Polygraphing versus voice analysis
May 2018, Security Services & Risk Management
We’ve all seen the use of polygraphs in American movies, especially when someone says a polygraph is not admissible in court or when they catch a bad guy after using a ‘lie detector’. There are many polygraph service providers in South Africa and this mechanism has been used in various situations over the years, but is it a good option when doing employee screening.
Hi-Tech Security Solutions asked Jenny Reid, CEO of iFacts for her take on the polygraph and its utility in screening today, as well as voice stress analysis.
Reid says that current trends indicate that people and organisations are actually moving away from the traditional polygraph test (the one made famous by movies), to the new Voice Stress Analysis (VSA). Opinions differ in terms of which method is better, but the industry is certainly moving in the direction of the VSA.
The VSA measures the flexibility of a subject’s vocal chords, Reid explains. “Typically, when a person is put under stress, they will enter into ‘fight, flight, or freeze’ mode. This in turn causes their throat muscles to tighten, which has an effect on their vocal chords. Subjects are asked a range of questions by a qualified analyst, and the VSA measures the physical changes taking place in the subject’s body. However, unlike a polygraph, this is not done through any physical attachments.”
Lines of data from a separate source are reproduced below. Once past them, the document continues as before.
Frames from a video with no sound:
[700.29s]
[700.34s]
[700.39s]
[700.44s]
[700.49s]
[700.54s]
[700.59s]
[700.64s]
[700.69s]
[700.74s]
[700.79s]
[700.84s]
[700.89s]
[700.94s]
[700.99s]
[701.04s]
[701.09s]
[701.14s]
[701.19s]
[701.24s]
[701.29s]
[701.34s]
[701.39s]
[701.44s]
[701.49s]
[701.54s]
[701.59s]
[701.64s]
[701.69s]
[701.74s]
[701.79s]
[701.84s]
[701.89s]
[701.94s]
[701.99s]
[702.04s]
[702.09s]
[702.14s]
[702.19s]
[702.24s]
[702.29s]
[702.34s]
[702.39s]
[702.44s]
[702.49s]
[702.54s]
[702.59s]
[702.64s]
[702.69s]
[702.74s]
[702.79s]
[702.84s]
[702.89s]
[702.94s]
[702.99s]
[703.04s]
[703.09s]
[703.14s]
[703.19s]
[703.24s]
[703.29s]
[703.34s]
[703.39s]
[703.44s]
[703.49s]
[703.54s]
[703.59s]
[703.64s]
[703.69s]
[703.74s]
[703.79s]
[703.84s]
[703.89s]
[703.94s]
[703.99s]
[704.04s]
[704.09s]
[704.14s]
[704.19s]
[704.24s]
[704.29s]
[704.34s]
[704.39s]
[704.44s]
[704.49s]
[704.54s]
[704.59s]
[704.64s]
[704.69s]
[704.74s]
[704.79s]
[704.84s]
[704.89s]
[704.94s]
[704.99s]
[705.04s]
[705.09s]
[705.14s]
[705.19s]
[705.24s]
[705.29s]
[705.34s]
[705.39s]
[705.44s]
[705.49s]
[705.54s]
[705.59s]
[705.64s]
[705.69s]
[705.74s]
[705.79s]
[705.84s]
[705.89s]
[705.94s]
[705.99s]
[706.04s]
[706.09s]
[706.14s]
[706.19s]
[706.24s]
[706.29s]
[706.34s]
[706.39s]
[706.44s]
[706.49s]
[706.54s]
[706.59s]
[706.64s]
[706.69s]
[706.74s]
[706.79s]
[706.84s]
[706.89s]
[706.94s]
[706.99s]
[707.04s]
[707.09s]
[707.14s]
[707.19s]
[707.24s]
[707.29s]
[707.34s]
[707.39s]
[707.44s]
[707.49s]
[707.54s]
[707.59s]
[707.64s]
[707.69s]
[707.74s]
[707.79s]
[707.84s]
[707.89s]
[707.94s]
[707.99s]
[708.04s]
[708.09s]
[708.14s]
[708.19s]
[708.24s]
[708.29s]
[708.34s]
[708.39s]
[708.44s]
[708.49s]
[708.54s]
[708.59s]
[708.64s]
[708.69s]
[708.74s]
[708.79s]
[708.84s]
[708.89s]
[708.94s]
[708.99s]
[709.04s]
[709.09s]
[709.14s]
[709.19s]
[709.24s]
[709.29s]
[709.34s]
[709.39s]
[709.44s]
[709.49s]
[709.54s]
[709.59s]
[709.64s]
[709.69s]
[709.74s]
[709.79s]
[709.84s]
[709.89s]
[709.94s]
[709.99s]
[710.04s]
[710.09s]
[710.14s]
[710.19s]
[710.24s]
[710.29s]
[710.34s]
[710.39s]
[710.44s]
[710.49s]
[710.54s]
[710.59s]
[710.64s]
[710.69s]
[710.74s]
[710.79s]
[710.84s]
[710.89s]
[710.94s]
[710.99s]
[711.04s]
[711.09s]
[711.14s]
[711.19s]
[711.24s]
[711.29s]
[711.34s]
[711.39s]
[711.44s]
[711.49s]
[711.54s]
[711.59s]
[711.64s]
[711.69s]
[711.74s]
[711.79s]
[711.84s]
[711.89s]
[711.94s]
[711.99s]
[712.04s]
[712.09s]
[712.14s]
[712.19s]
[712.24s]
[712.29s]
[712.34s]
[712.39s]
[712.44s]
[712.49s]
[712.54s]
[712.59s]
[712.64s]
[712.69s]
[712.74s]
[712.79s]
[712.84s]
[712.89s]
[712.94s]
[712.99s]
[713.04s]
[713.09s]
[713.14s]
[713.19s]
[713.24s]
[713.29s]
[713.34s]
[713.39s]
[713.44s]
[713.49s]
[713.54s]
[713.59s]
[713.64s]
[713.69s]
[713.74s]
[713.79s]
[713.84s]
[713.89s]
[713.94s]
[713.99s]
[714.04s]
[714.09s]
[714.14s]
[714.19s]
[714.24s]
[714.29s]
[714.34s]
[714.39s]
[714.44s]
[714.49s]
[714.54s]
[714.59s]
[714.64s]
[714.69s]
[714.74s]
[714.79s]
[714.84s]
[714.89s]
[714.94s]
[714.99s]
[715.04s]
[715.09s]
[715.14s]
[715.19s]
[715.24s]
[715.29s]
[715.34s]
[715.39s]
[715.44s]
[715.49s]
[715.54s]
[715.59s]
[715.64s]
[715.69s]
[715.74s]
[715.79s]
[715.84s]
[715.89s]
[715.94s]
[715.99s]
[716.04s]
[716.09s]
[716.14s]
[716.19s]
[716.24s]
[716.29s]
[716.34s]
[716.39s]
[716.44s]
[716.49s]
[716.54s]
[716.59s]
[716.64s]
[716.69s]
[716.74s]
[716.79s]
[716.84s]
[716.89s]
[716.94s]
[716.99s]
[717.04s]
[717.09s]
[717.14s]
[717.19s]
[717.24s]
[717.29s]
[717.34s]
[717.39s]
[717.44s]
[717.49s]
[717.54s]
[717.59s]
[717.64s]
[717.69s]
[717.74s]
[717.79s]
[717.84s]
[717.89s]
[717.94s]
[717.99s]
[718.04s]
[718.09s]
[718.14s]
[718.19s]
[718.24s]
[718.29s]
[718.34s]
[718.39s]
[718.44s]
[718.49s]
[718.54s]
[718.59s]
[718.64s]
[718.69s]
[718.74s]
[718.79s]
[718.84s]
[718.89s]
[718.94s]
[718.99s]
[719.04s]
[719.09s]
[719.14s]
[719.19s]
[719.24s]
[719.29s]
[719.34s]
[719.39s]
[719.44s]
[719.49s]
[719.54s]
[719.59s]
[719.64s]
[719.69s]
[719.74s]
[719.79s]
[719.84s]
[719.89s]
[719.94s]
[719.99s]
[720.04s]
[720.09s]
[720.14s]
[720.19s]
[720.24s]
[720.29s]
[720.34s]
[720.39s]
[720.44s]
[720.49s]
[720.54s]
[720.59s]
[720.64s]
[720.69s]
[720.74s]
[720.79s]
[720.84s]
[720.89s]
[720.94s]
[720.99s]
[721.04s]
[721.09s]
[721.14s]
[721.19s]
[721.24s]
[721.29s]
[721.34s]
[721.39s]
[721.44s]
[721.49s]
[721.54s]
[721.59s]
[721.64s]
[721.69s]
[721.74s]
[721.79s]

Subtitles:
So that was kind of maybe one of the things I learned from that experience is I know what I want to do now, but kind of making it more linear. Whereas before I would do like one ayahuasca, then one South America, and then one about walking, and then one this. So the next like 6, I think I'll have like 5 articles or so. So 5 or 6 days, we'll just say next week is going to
The VSA is a much friendlier test in terms of how it interacts with the subject. Figures suggest that typically around 80% of people that are tested are actually ‘innocent’, and so it certainly makes sense to give these subjects a much friendlier test.
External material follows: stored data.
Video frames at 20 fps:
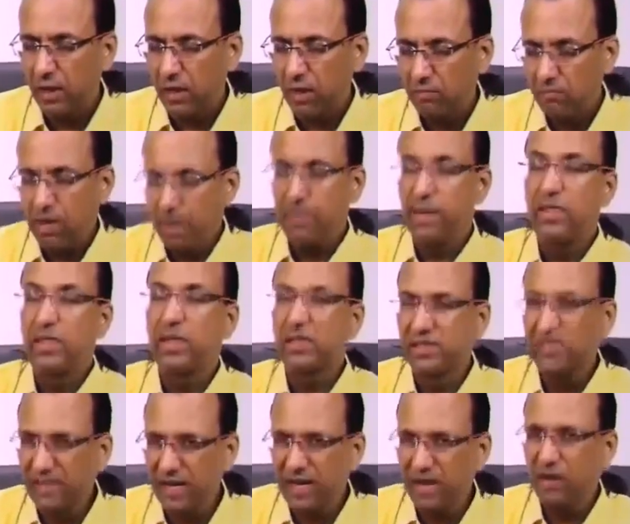maybe in the
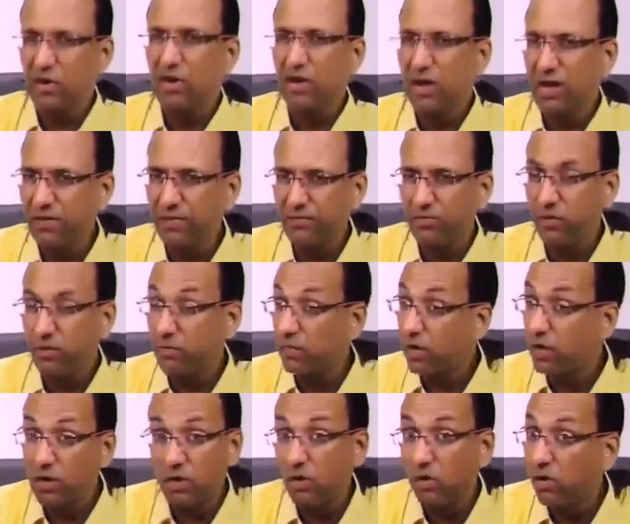skin or lymph node,
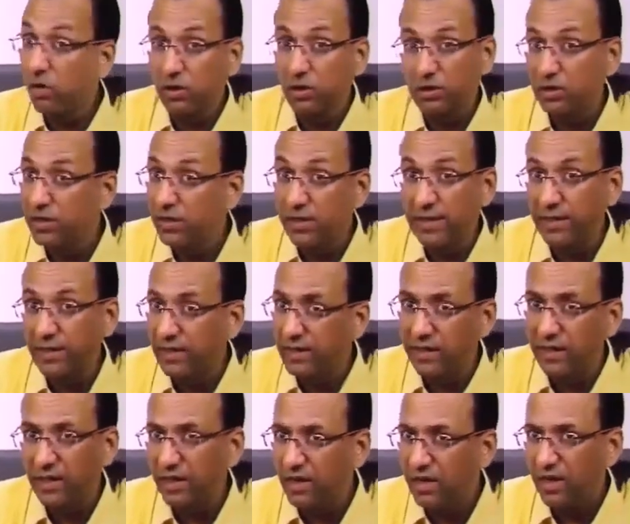but not the
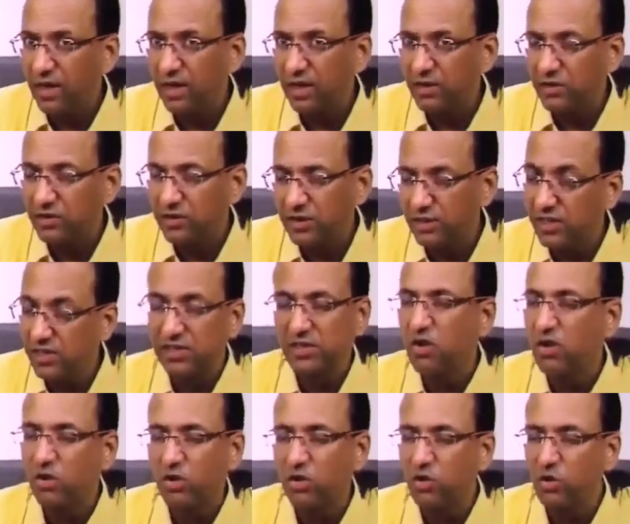lungs. It is
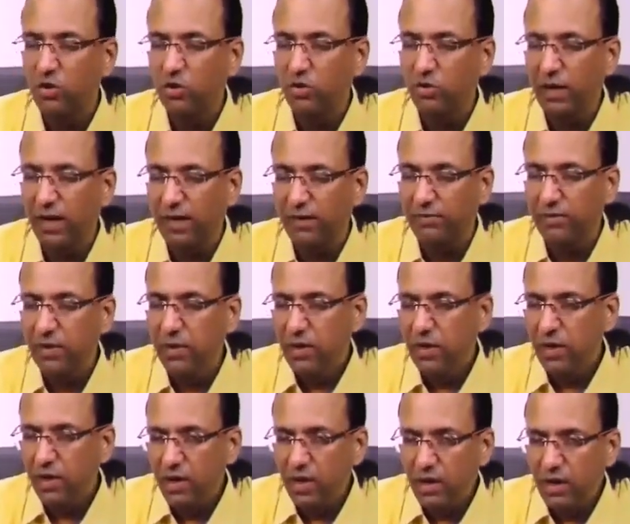not good to have
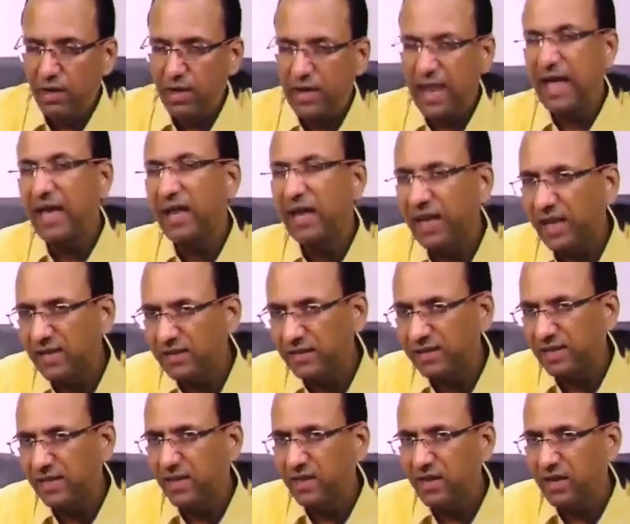Langerhans
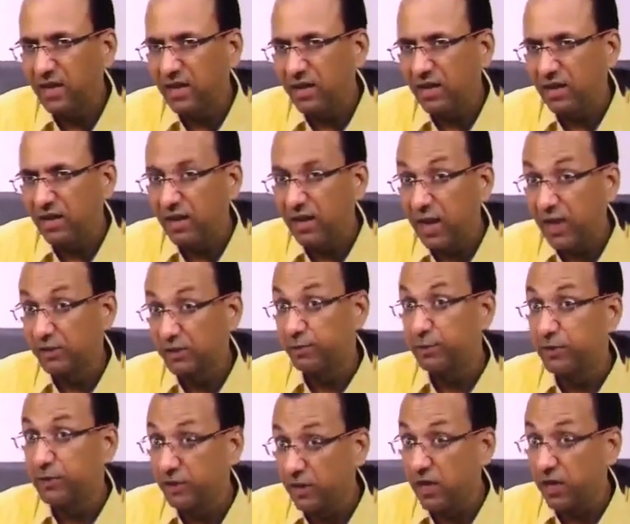cell in the lung,
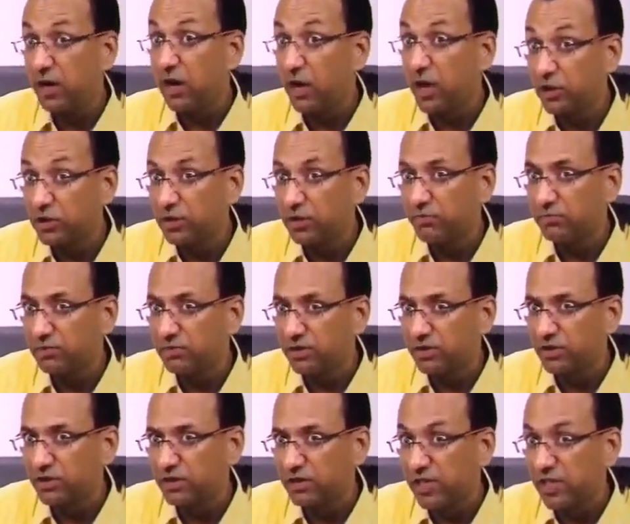especially in large
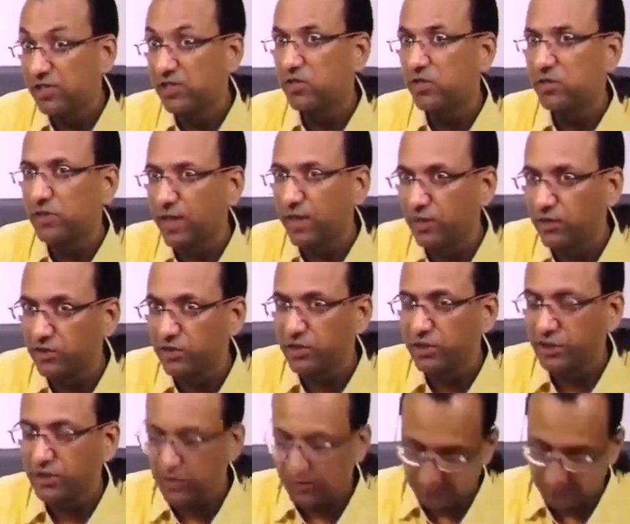numbers, histiocytosis.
Chris Nel, the managing director of Welcor Truth Verification Centre, suggests that people should do their own research into both the polygraph and the VSA. In short the benefits of the voice stress analysis include:
• More hygienic;
• More subject friendly; and
• Less intimidating to subjects.
However, in many cases it is a personal decision as to which method is better. Some of the key differences between these two methods, which mostly point towards the benefits of VSA, include:
• The VSA doesn’t make use of any physical attachments;
• Subjects are free to move around as they wish;
• VSA is a much newer technology than the polygraph;
• The only possible countermeasure is for the subject to be silent;
• All results are claimed to be conclusive;
• Alcohol, drugs, age and health will not impact on results;
• An unlimited number of questions can be asked in the test; and
• Result charts are able to show and quantify stress patterns.
Dismissing an employee based on a VSA
Remember that an employee cannot be dismissed purely as a result of a polygraph or VSA test, Reid cautions. The results of these tests can and must only be used as supporting evidence when a case is presented at the CCMA. If you are attempting to dismiss an employee based on that person failing a voice stress test, you must make sure that the following is in place:
• Correct paperwork, including a release form signed by the subject;
• Once the test has been conducted, charts have been analysed (in front of subject), and the subject has shown deception to some or other degree, you should tell the subject they have failed, and then complete the report and forward this to the client; and
• The client needs to hold a disciplinary hearing.